Молодежный отряд провел взрывы двух шоссейных мостов и складов авиабомб и ручных гранат.

Бригада Маслакова, подтянутая ближе к Солхату, громила обозы, высылаемые в лес за древами. Немцам приходилось теперь укрупнять обозы и охранять их танкетками и бронеавтомобилями.

Однажды Лелюков вызвал меня к себе и в разговоре упрекнул меня и Якова в снисходительном отношении к Фесенко.

– Он дал клятву отряду перед строем, – сказал я.

Такие люди охотно дают клятвы и так же легко их нарушают.

– Фесенко пока не нарушил клятву.

– Нарушил.

– Когда?

– Противник вырезал нашу заставу…

– Где?

– Возле Ведьминой щели. – Лелюков отвел глаза в сторону. – Хороших ребят вырезали. Сейчас там Семилетов… Разбирается…

– А три чем здесь Фесенко?

– Фесенко был в полевом карауле, не предупредил заставу и исчез. Позорное пятно для Молодежного отряда, как сам понимаешь. А кто виноват? Вы. Ты и командир отряда, – Лелюков зло высек огонь, закурил, – мягкотелые люди. Беседуете с ним, нянчитесь, фактически прощаете ошибки, а они растут, как грибы после дождя. Ты знаешь, как гриб растет? Пять сантиметров за одну ночь.

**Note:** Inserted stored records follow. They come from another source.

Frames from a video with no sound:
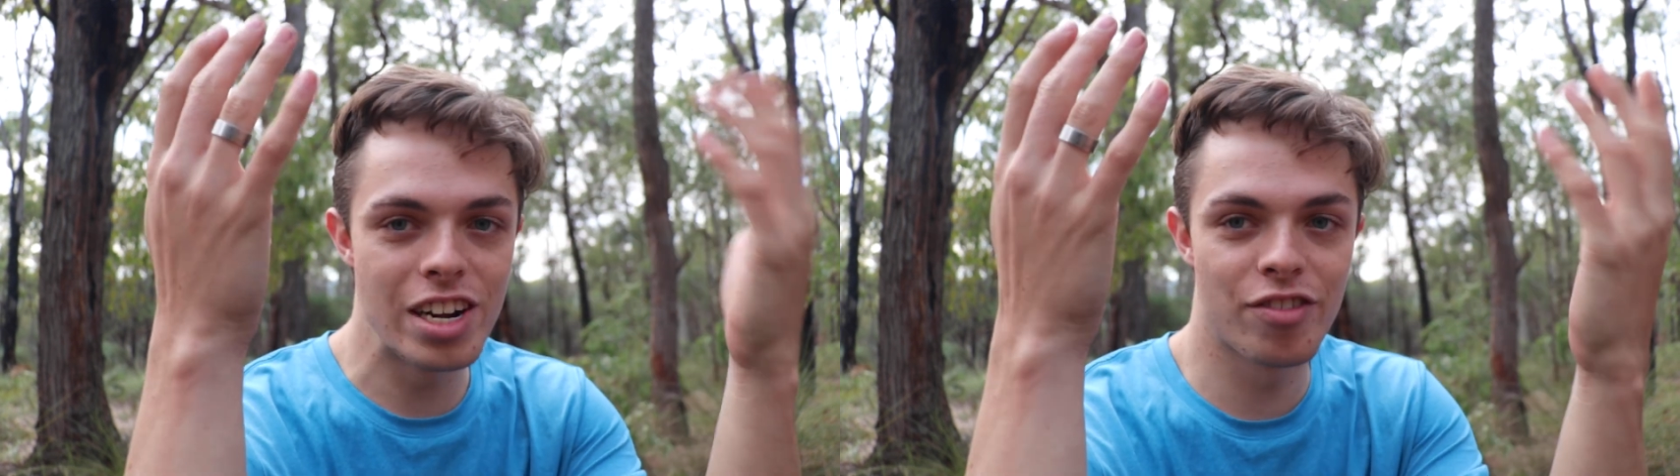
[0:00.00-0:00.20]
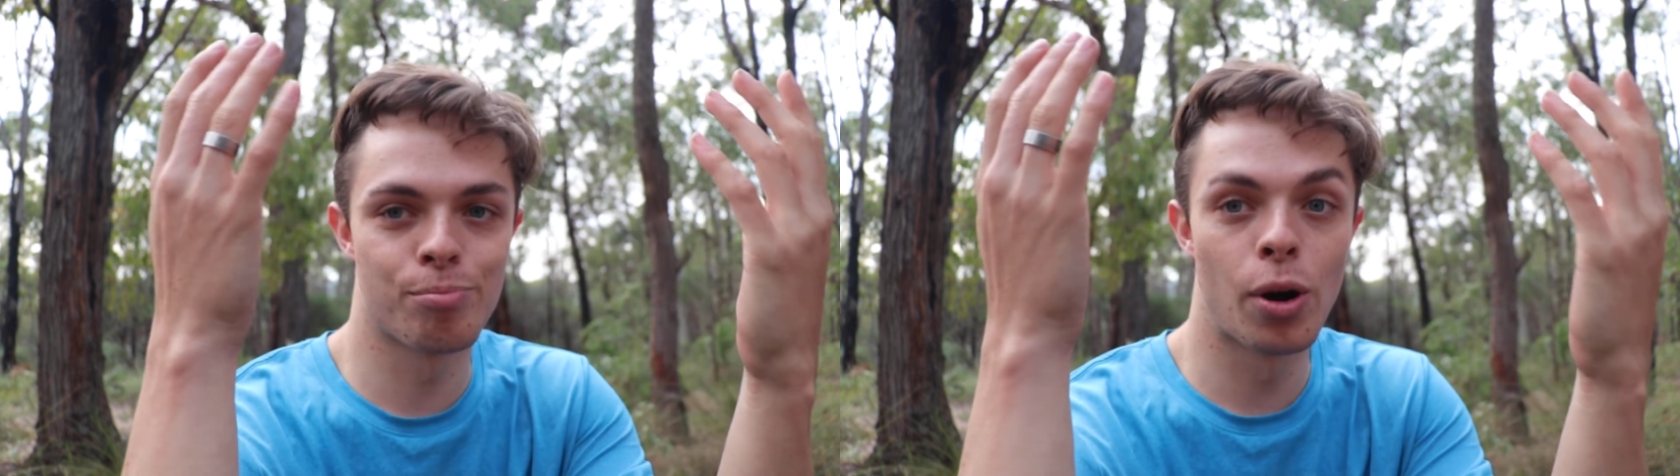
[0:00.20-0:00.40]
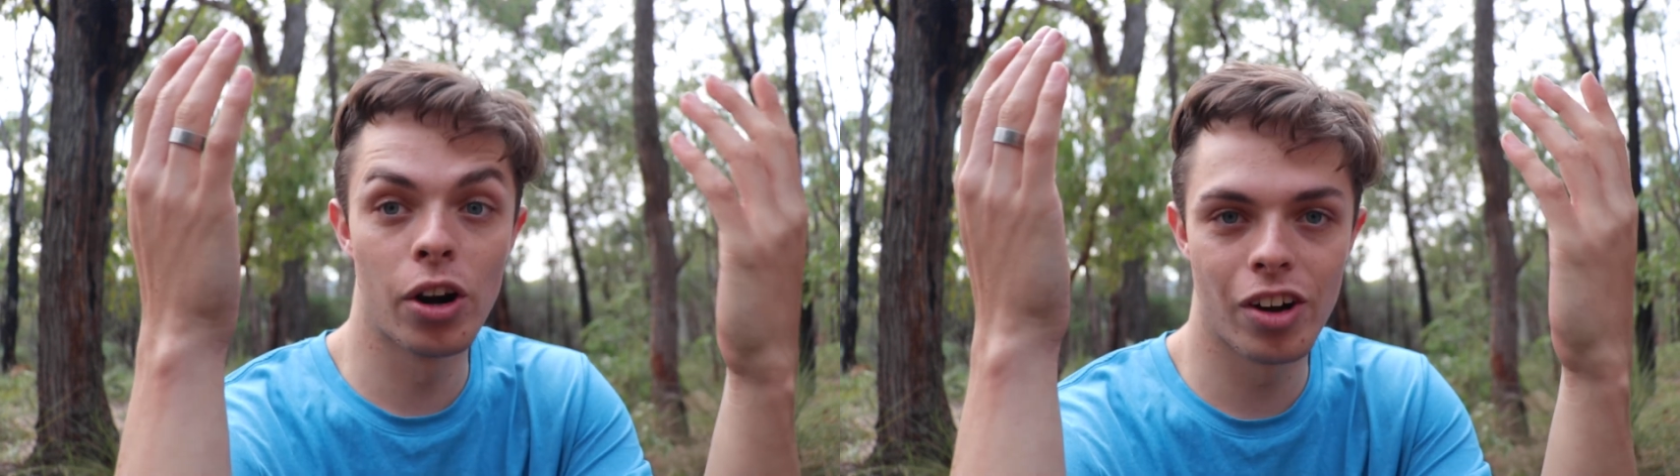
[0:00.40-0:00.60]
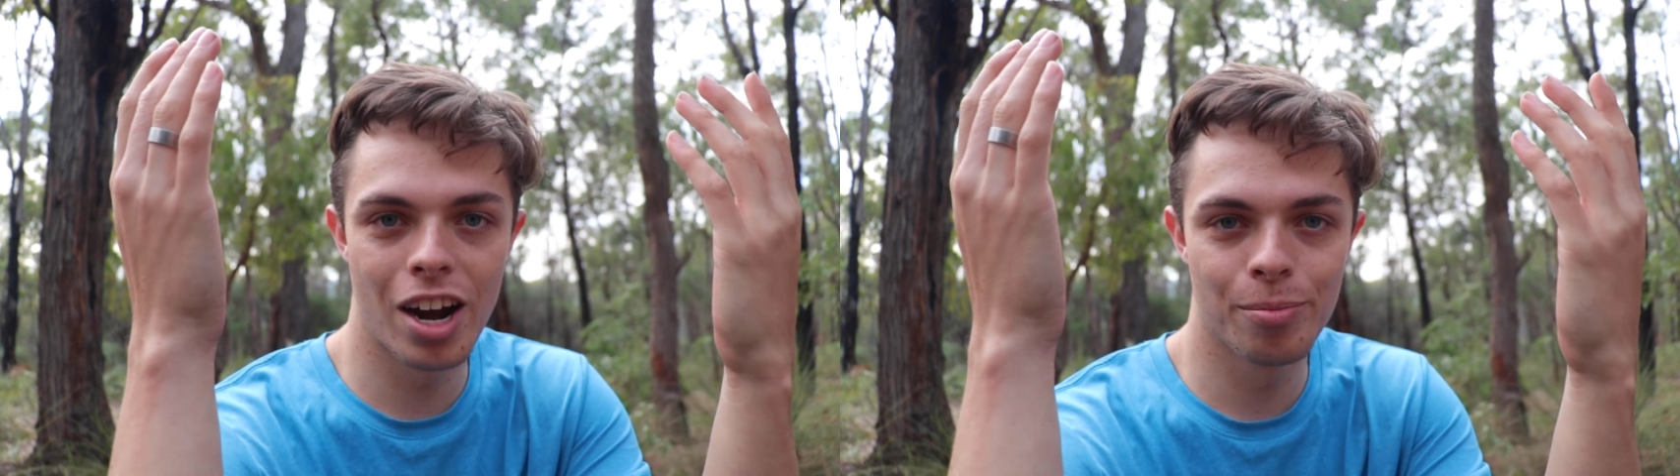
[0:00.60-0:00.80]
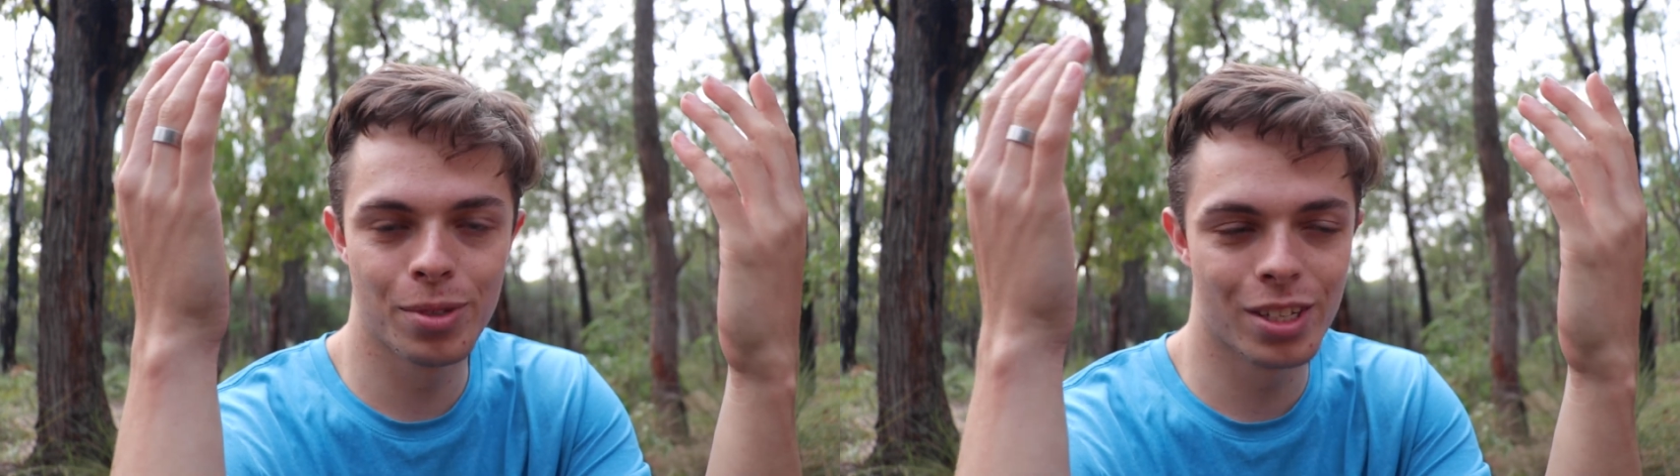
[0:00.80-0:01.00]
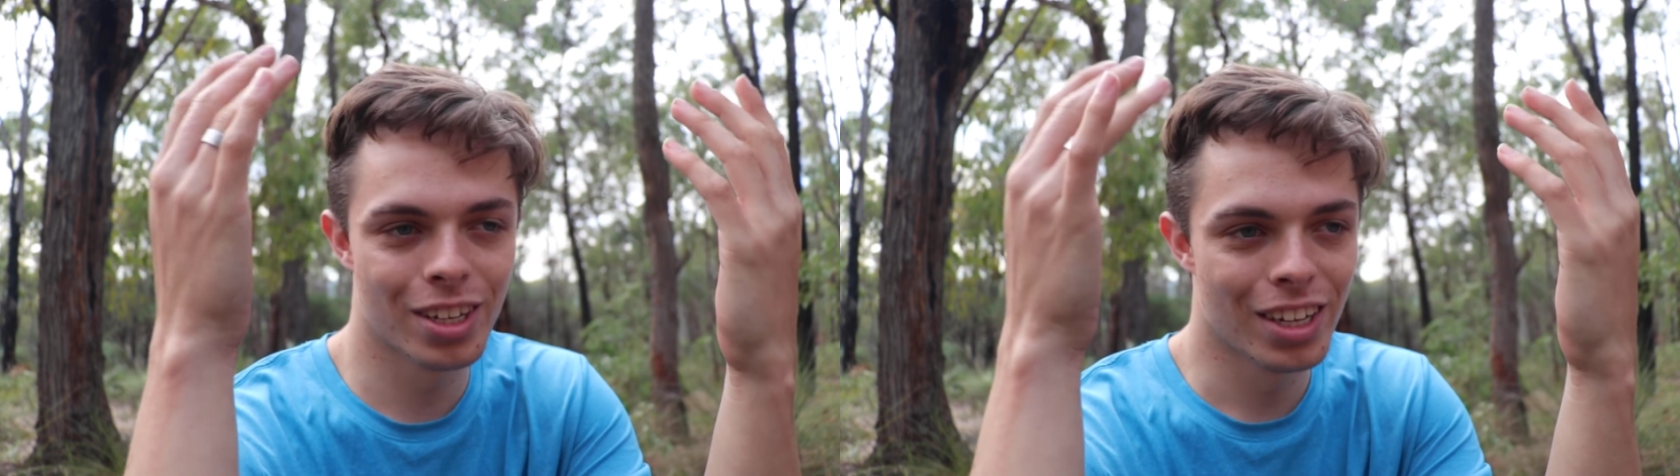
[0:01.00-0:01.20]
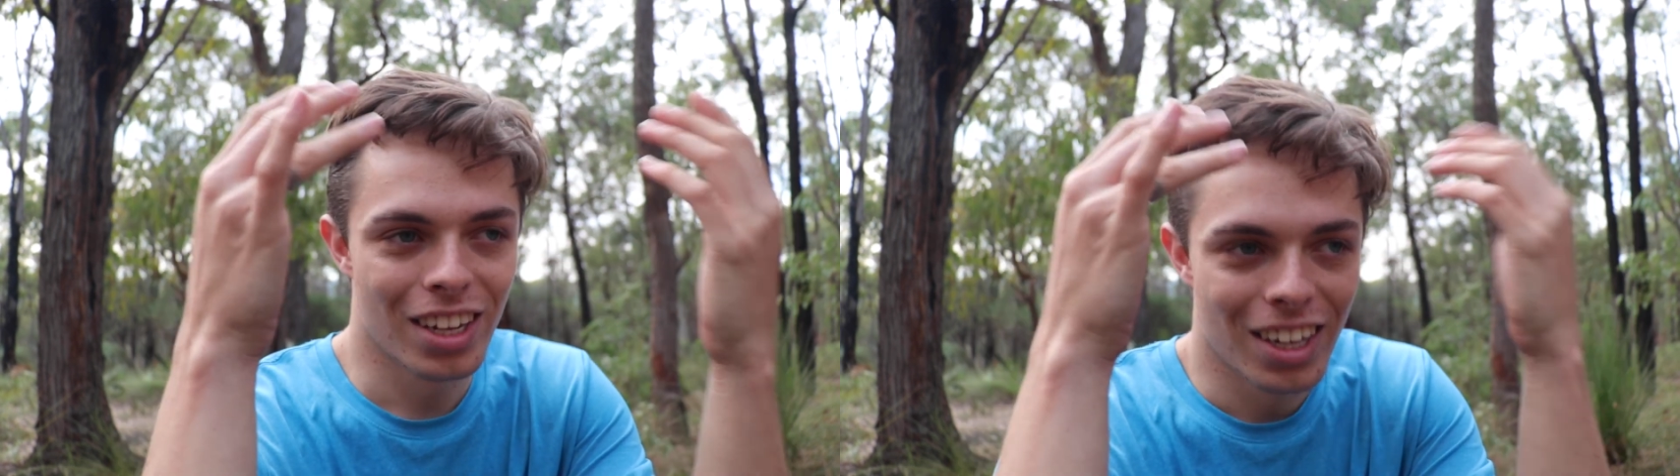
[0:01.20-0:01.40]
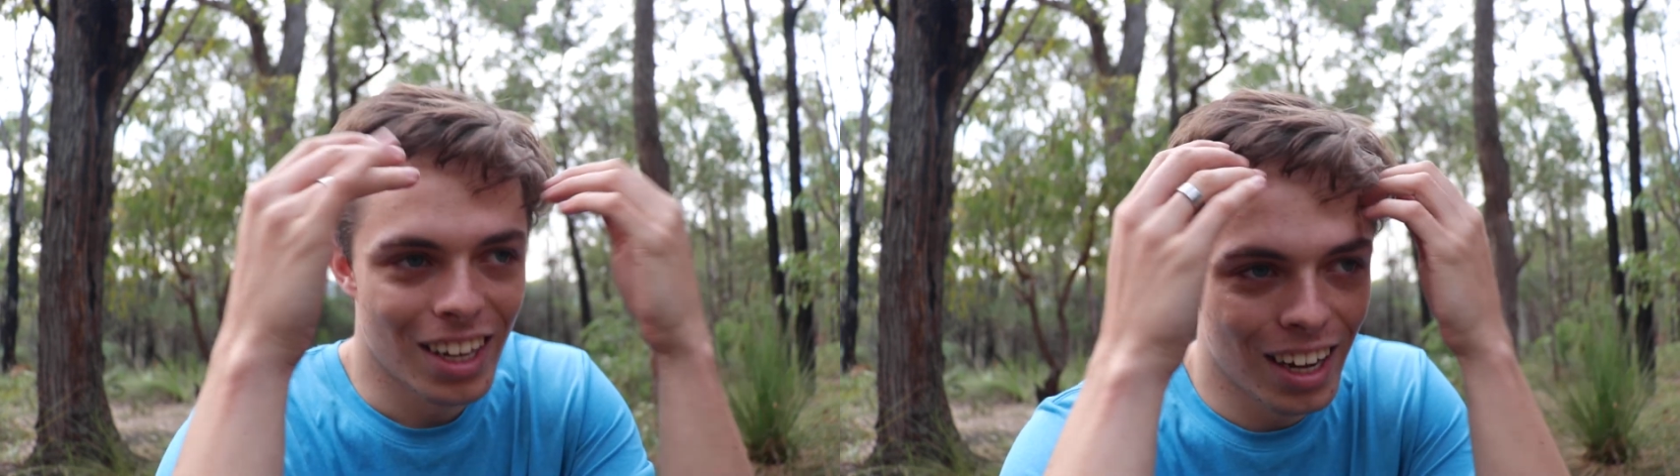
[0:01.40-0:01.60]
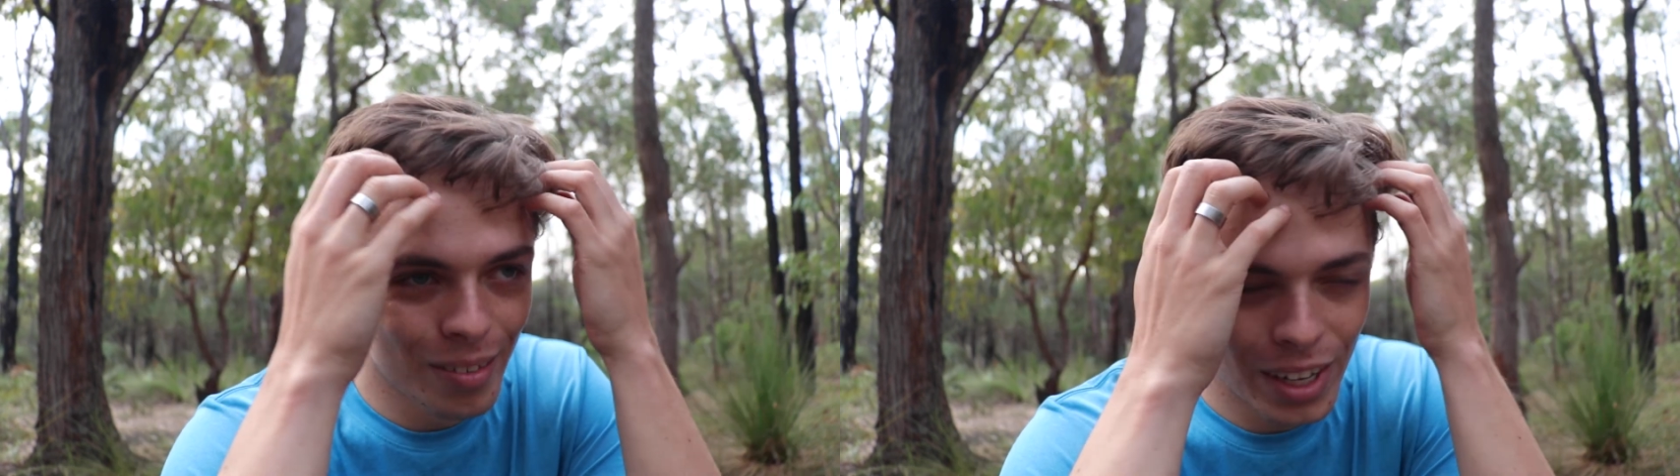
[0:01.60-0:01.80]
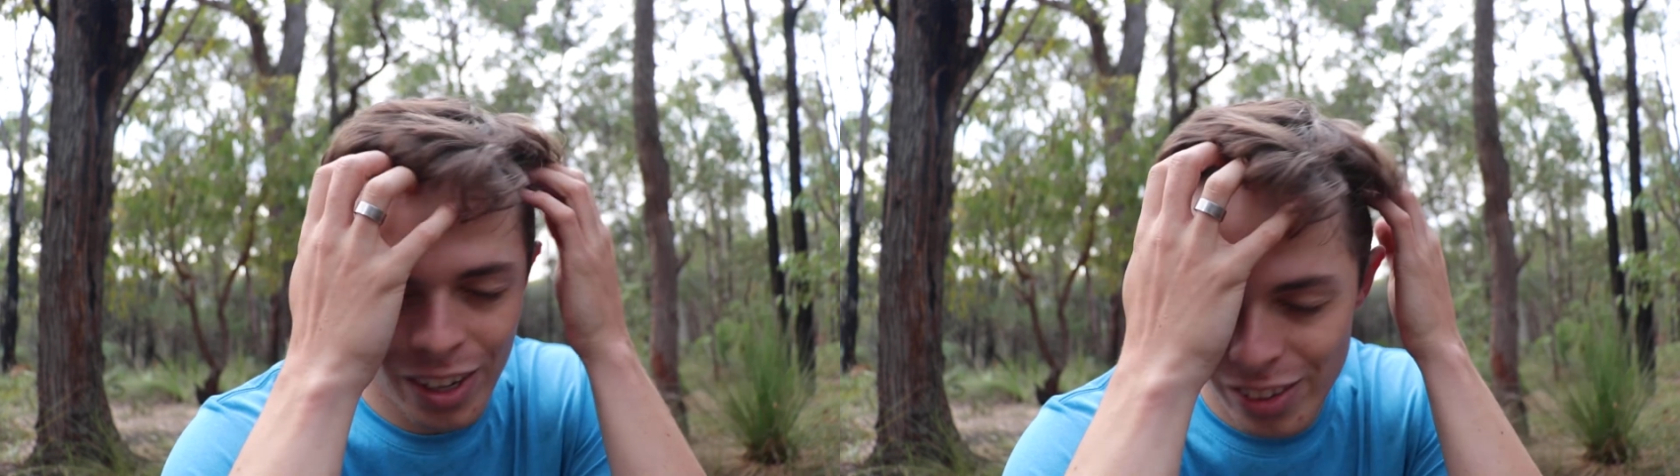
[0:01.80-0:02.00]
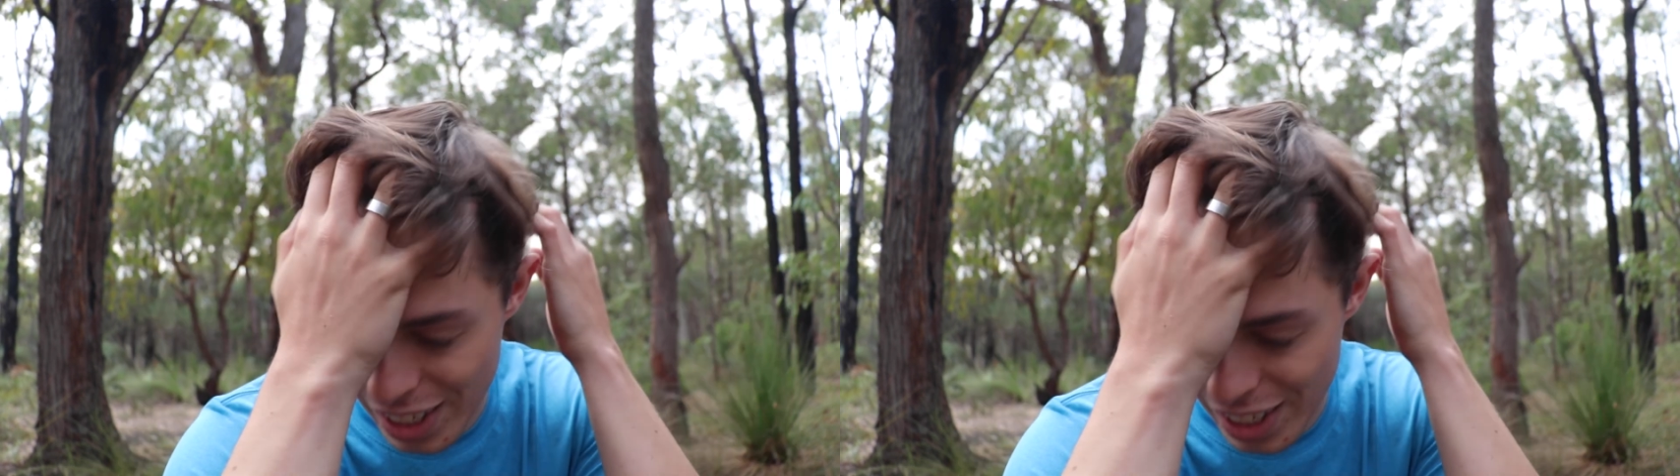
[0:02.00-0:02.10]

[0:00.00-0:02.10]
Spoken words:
different programs, and on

А когда пройдет грибной дождь, сразу за час гриб готов.

Мне было стыдно перед Лелюковым.

– Может быть, он не виноват? – сказал я.

– По первым данным, Фесенко предал заставу. Семилетов подойдет, расскажет подробности. Об этом чрезвычайном происшествии надо доложить Большой земле…

Мы похоронили убитых на заставе – трех комсомольцев из Феодосии. Над их могилой вытесали надгробие из камня и вырезали их имена.

Девушки положили у могилы венки из фиалок и папоротника.

Через несколько дней Шувалов, ходивший в разведку, привел из лесу Фесенко со связанными поясным ремнем руками.

Фесенко был передан на суд отряду.

Глава десятая

Наказание

– Отряд требует расстрела Фесенко, – сказал Яков, придя ко мне с ученической тетрадкой, сложенной вдвое, в которую обычно заносились приказы по Молодежному отряду.

Яша смотрел на меня строгими, потускневшими глазами.

– Нельзя ли еще испытать? – сказал я. – Нельзя ли подождать? И потом, говорил ли ты с Лелюковым?